# [Work order]
Print all of the records. Exclude the images.

# [Record excerpts]
+-------+

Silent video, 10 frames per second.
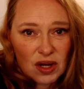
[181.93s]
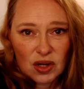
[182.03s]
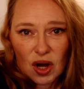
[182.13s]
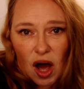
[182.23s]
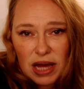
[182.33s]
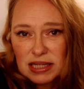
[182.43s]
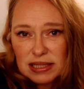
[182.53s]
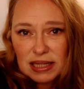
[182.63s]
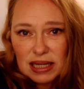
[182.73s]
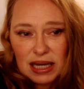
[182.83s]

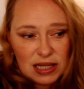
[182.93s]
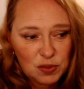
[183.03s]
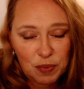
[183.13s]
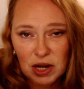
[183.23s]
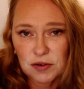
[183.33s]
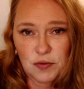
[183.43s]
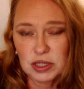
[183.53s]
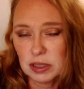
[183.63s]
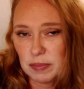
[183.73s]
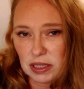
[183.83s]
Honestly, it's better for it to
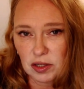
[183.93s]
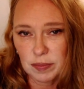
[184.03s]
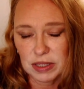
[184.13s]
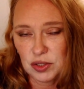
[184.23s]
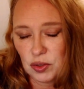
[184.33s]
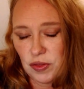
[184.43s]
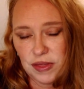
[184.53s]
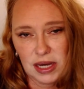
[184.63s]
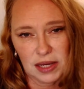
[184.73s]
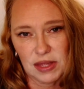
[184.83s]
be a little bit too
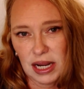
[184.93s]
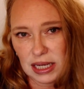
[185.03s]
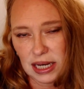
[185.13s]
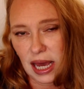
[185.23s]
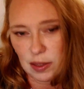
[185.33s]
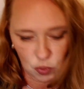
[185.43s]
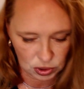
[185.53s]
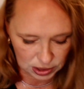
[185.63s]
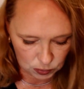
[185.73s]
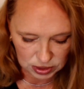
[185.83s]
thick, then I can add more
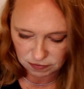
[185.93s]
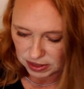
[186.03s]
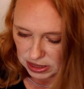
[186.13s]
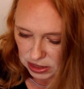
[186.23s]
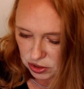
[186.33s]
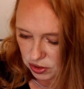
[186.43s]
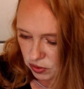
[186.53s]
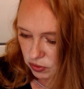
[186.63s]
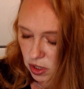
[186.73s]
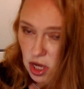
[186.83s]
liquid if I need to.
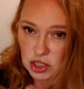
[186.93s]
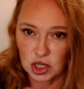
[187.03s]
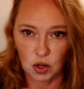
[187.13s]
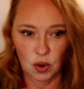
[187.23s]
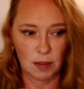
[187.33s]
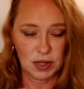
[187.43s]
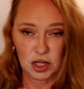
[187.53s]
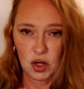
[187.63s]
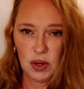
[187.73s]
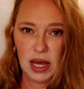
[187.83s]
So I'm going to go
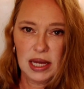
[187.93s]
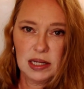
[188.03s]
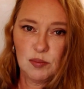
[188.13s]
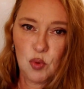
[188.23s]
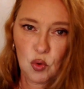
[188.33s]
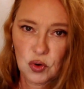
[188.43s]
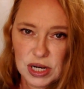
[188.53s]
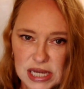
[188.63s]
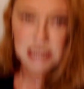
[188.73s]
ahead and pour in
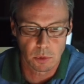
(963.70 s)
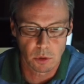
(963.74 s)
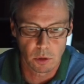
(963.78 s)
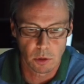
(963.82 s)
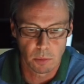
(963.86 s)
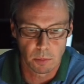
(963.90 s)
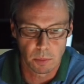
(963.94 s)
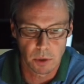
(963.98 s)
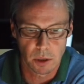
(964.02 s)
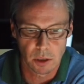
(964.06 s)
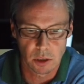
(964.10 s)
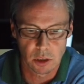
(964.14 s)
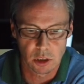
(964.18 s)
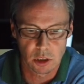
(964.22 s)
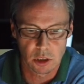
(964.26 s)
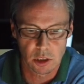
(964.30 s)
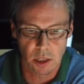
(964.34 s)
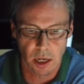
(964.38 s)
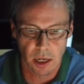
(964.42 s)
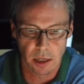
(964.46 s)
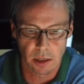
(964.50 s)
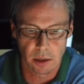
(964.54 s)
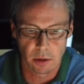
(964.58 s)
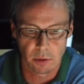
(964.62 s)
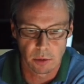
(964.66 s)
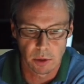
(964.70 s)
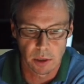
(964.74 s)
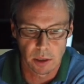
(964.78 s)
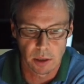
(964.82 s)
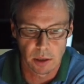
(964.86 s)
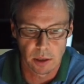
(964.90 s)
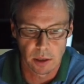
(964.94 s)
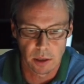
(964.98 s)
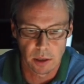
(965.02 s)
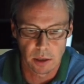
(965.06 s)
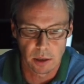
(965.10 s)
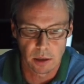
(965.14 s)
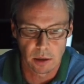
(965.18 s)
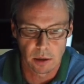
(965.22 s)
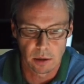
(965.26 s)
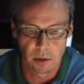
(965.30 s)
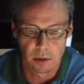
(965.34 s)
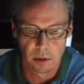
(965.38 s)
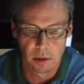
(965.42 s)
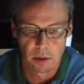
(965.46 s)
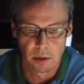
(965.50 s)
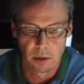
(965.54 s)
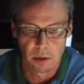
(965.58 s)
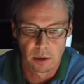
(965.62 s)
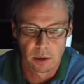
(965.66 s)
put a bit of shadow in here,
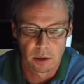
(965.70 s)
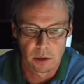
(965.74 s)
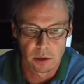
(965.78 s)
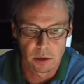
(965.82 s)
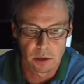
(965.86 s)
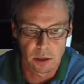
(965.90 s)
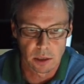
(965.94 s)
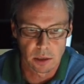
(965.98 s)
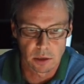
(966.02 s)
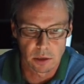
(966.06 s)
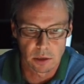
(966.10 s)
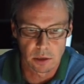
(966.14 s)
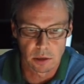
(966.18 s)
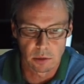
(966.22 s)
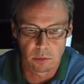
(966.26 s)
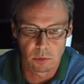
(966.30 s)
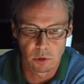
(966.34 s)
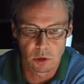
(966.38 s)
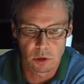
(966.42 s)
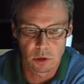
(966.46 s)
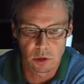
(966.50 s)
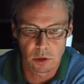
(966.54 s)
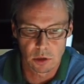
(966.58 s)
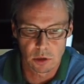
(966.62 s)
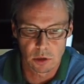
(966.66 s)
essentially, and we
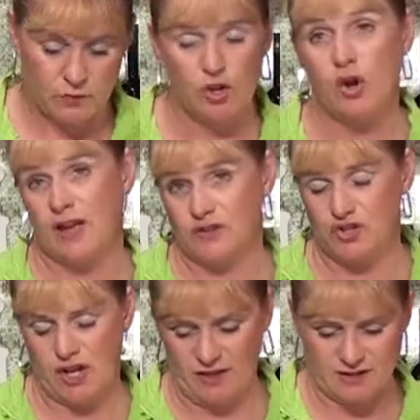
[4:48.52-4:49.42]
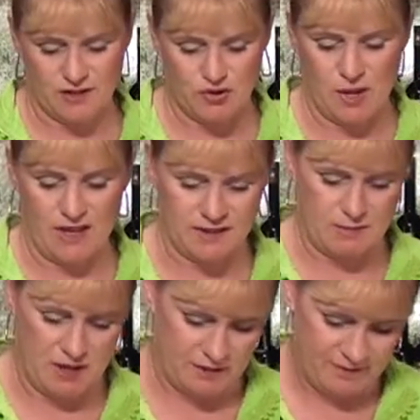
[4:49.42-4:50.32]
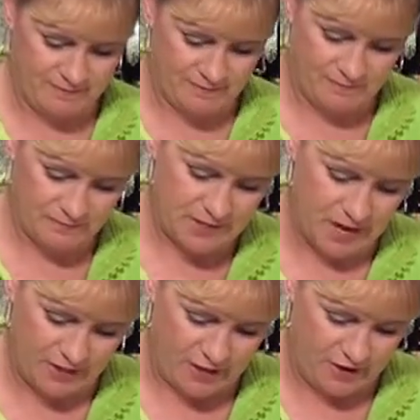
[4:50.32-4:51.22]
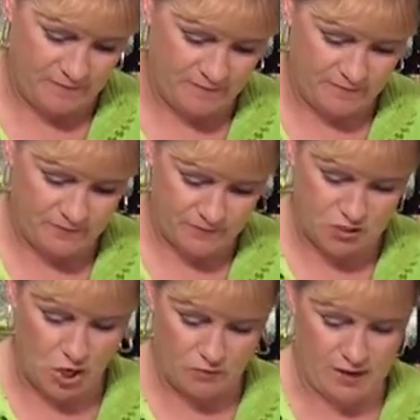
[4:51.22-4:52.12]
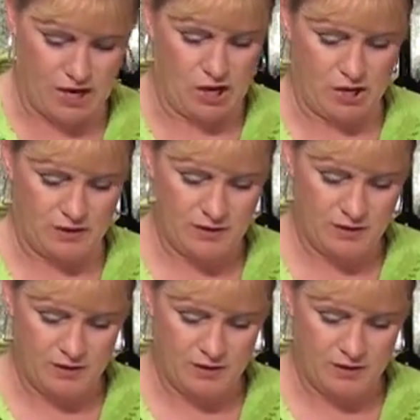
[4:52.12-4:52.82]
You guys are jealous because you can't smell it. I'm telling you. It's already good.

+-------+

# [Exercise response]
Silent video, 10 frames per second.
[181.93s]
[182.03s]
[182.13s]
[182.23s]
[182.33s]
[182.43s]
[182.53s]
[182.63s]
[182.73s]
[182.83s]

[182.93s]
[183.03s]
[183.13s]
[183.23s]
[183.33s]
[183.43s]
[183.53s]
[183.63s]
[183.73s]
[183.83s]
Honestly, it's better for it to
[183.93s]
[184.03s]
[184.13s]
[184.23s]
[184.33s]
[184.43s]
[184.53s]
[184.63s]
[184.73s]
[184.83s]
be a little bit too
[184.93s]
[185.03s]
[185.13s]
[185.23s]
[185.33s]
[185.43s]
[185.53s]
[185.63s]
[185.73s]
[185.83s]
thick, then I can add more
[185.93s]
[186.03s]
[186.13s]
[186.23s]
[186.33s]
[186.43s]
[186.53s]
[186.63s]
[186.73s]
[186.83s]
liquid if I need to.
[186.93s]
[187.03s]
[187.13s]
[187.23s]
[187.33s]
[187.43s]
[187.53s]
[187.63s]
[187.73s]
[187.83s]
So I'm going to go
[187.93s]
[188.03s]
[188.13s]
[188.23s]
[188.33s]
[188.43s]
[188.53s]
[188.63s]
[188.73s]
ahead and pour in
(963.70 s)
(963.74 s)
(963.78 s)
(963.82 s)
(963.86 s)
(963.90 s)
(963.94 s)
(963.98 s)
(964.02 s)
(964.06 s)
(964.10 s)
(964.14 s)
(964.18 s)
(964.22 s)
(964.26 s)
(964.30 s)
(964.34 s)
(964.38 s)
(964.42 s)
(964.46 s)
(964.50 s)
(964.54 s)
(964.58 s)
(964.62 s)
(964.66 s)
(964.70 s)
(964.74 s)
(964.78 s)
(964.82 s)
(964.86 s)
(964.90 s)
(964.94 s)
(964.98 s)
(965.02 s)
(965.06 s)
(965.10 s)
(965.14 s)
(965.18 s)
(965.22 s)
(965.26 s)
(965.30 s)
(965.34 s)
(965.38 s)
(965.42 s)
(965.46 s)
(965.50 s)
(965.54 s)
(965.58 s)
(965.62 s)
(965.66 s)
put a bit of shadow in here,
(965.70 s)
(965.74 s)
(965.78 s)
(965.82 s)
(965.86 s)
(965.90 s)
(965.94 s)
(965.98 s)
(966.02 s)
(966.06 s)
(966.10 s)
(966.14 s)
(966.18 s)
(966.22 s)
(966.26 s)
(966.30 s)
(966.34 s)
(966.38 s)
(966.42 s)
(966.46 s)
(966.50 s)
(966.54 s)
(966.58 s)
(966.62 s)
(966.66 s)
essentially, and we
[4:48.52-4:49.42]
[4:49.42-4:50.32]
[4:50.32-4:51.22]
[4:51.22-4:52.12]
[4:52.12-4:52.82]
You guys are jealous because you can't smell it. I'm telling you. It's already good.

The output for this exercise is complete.